Entenda o vaivém da liberação do FGTS

Proposta inicial do governo era liberar aos trabalhadores até 35% do fundo, mas retirada agora deve ser limitada a R$ 500 por conta

Redação, O Estado de S.Paulo

22 de julho de 2019 | 21h20

BRASÍLIA - A semana começou com mais um capítulo da novela que envolve a liberação do FGTS. Depois de idas e vindas, o governo estuda agora limitar os saques das contas a R$ 500 neste ano.
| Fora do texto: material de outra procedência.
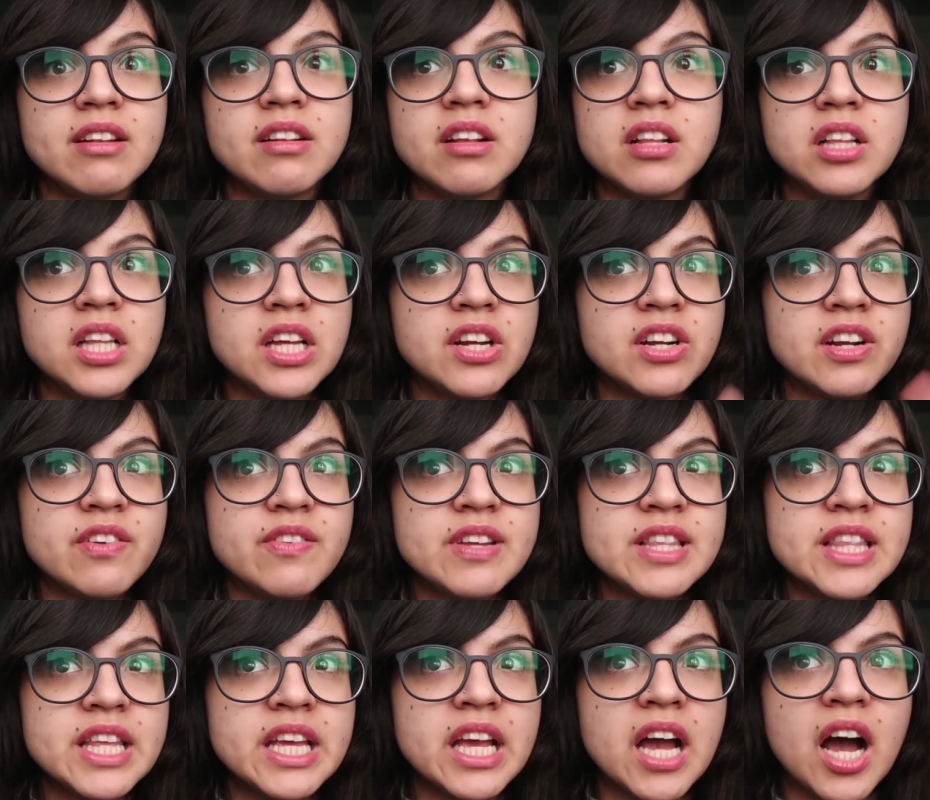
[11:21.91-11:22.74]
cleared
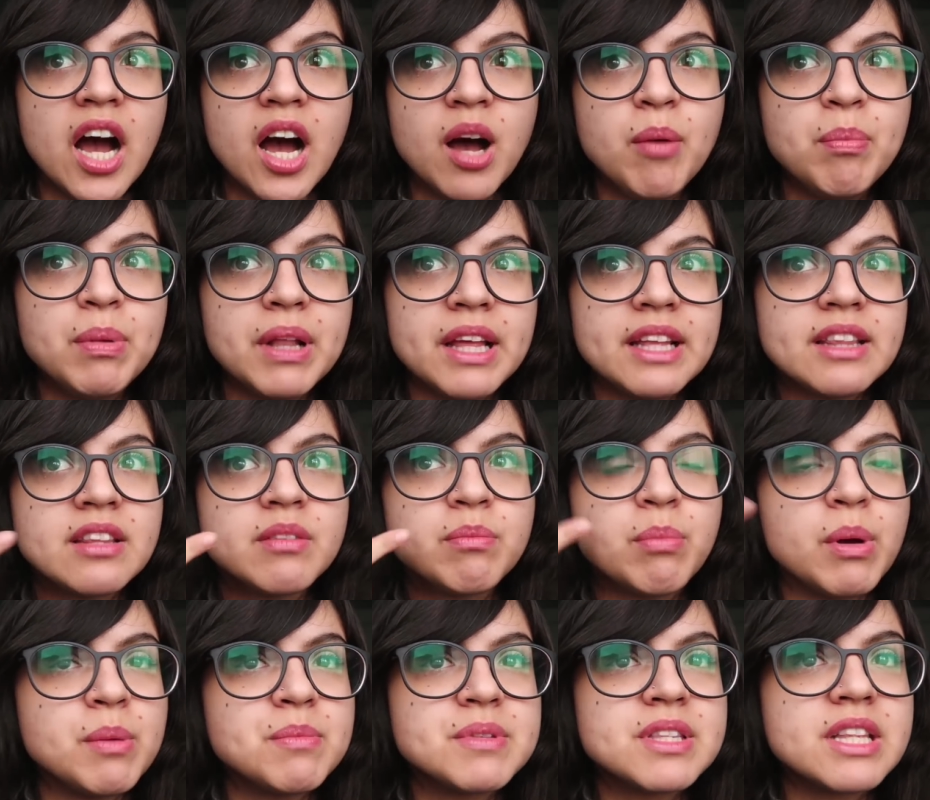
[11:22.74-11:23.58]
everything up. Like the
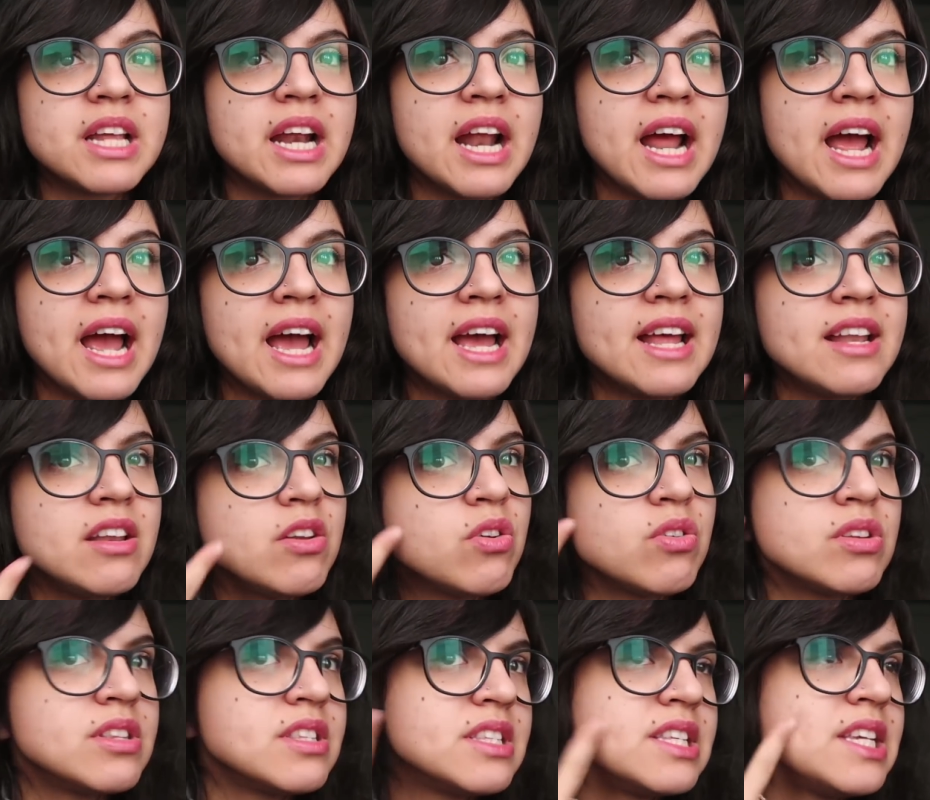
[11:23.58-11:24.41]
bumps that I had,
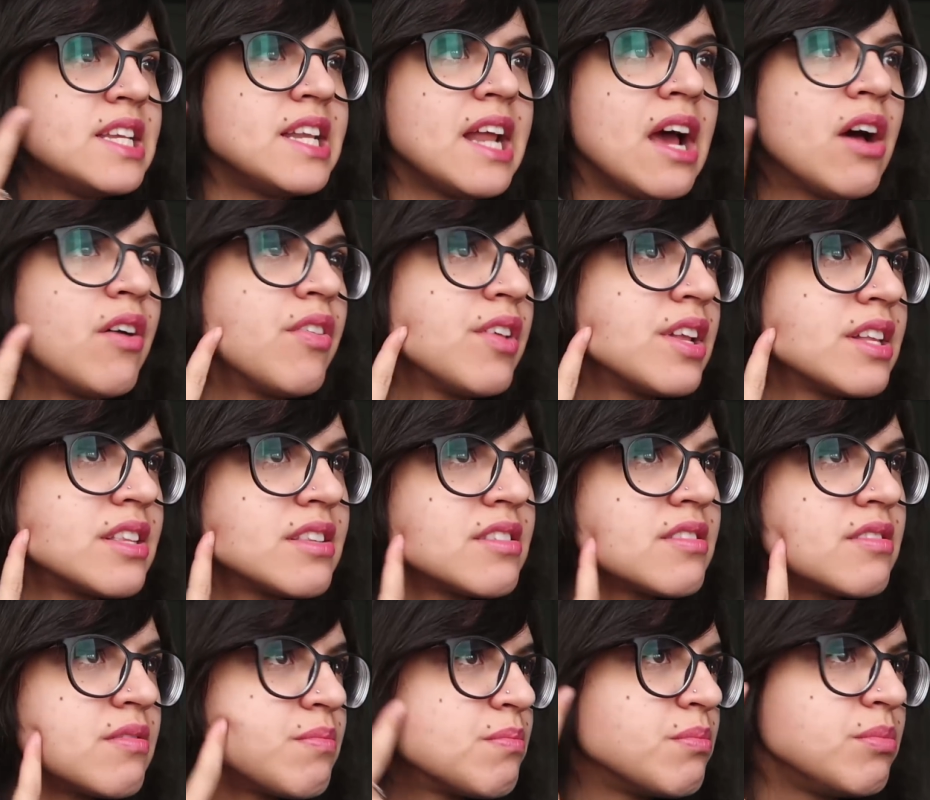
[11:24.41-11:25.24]
you can see now
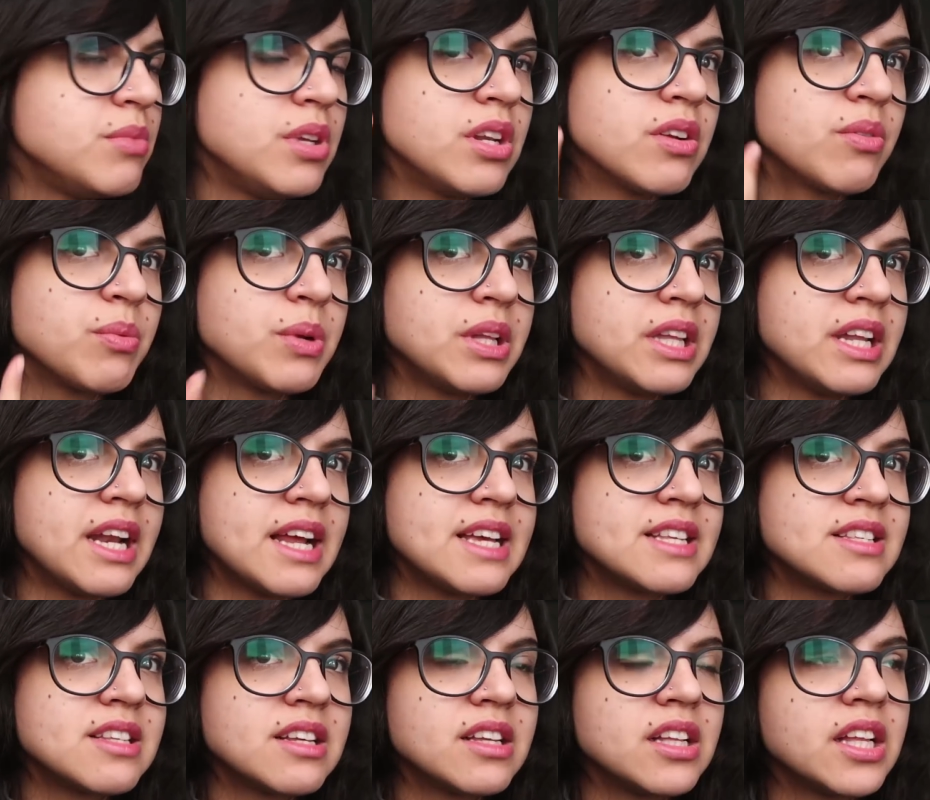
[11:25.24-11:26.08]
that's, you know, really
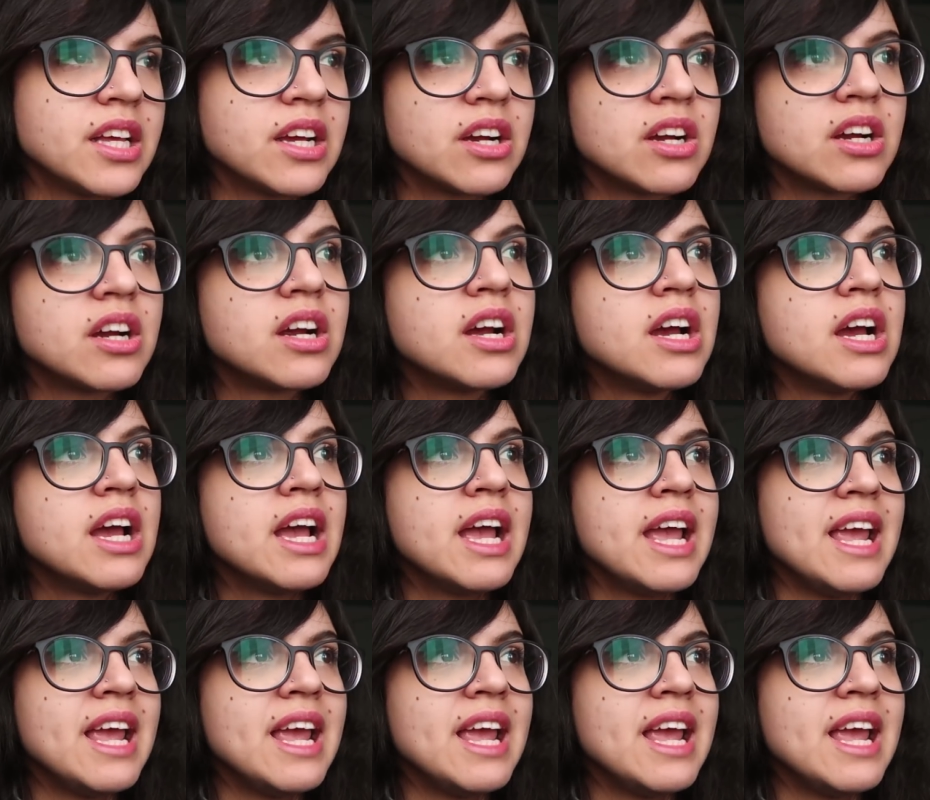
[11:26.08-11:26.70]
nice and clear.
Inicialmente, a proposta era liberar até 35% do valor aplicado no fundo, mas a pressão do setor de construção de civil, financiado por esses recursos, fez o governo mudar de ideia. Veja o que aconteceu desde o primeiro anúncio:

1) Até 35%

O Estadão/Broadcast revelou que o governo estudava liberar entre 10% e 35% das contas ativas e inativas do FGTS como medida para injetar até R$ 42 bilhões na economia. O ministro da Economia, Paulo Guedes, confirmou tanto o porcentual que estava em estudo para os saques como os valores que seriam resgatados.

2) R$ 30 bi

O Ministério da Economia refez as contas e passou a projetar que a liberação dos recursos do FGTS deveria ser da ordem de R$ 30 bilhões. Pelas contas oficiais, com os saques do fundo, as projeções para o PIB deste ano deveriam subir para 1,1% de crescimento – hoje, o governo trabalha com 0,81%.

3) Aniversário

Na quarta-feira da semana passada, o Estadão/Broadcast também publicou que o governo queria limitar os saques dos recursos em demissão sem justa causa. Em troca, daria a opção de o trabalhador resgatar uma parcela todo ano, no mês do aniversário.

4) Recuo

O setor da construção civil pressionou o governo com medo de a liberação dos recursos reduzir o uso do FGTS nos financiamentos, a juros mais baixos, para moradia, saneamento e infraestrutura. O anúncio, que estava previsto para quinta-feira da semana passada, na cerimônia de 200 dias do governo Jair Bolsonaro, agora está previsto para quarta-feira.

5) R$ 500

Pressionado pelo setor da construção, o governo agora estuda limitar os saques de contas ativas (dos contratos atuais) e inativas (de contratos anteriores) a R$ 500. O limite seria por conta. Um trabalhador pode ter mais de uma conta (cada uma vinculada a um emprego). A opção de sacar uma parcela todo ano no mês do aniversário deve ficar para 2020. Haverá uma escala em que os trabalhadores com menos recursos no fundo, poderão sacar mais (a ideia é que quem até R$ 500, saque a metade). Além do porcentual, também haverá um limite fixo. Para quem tem mais de R$ 20 mil, por exemplo, a ideia é que possa sacar 5% mais R$ 2,9 mil.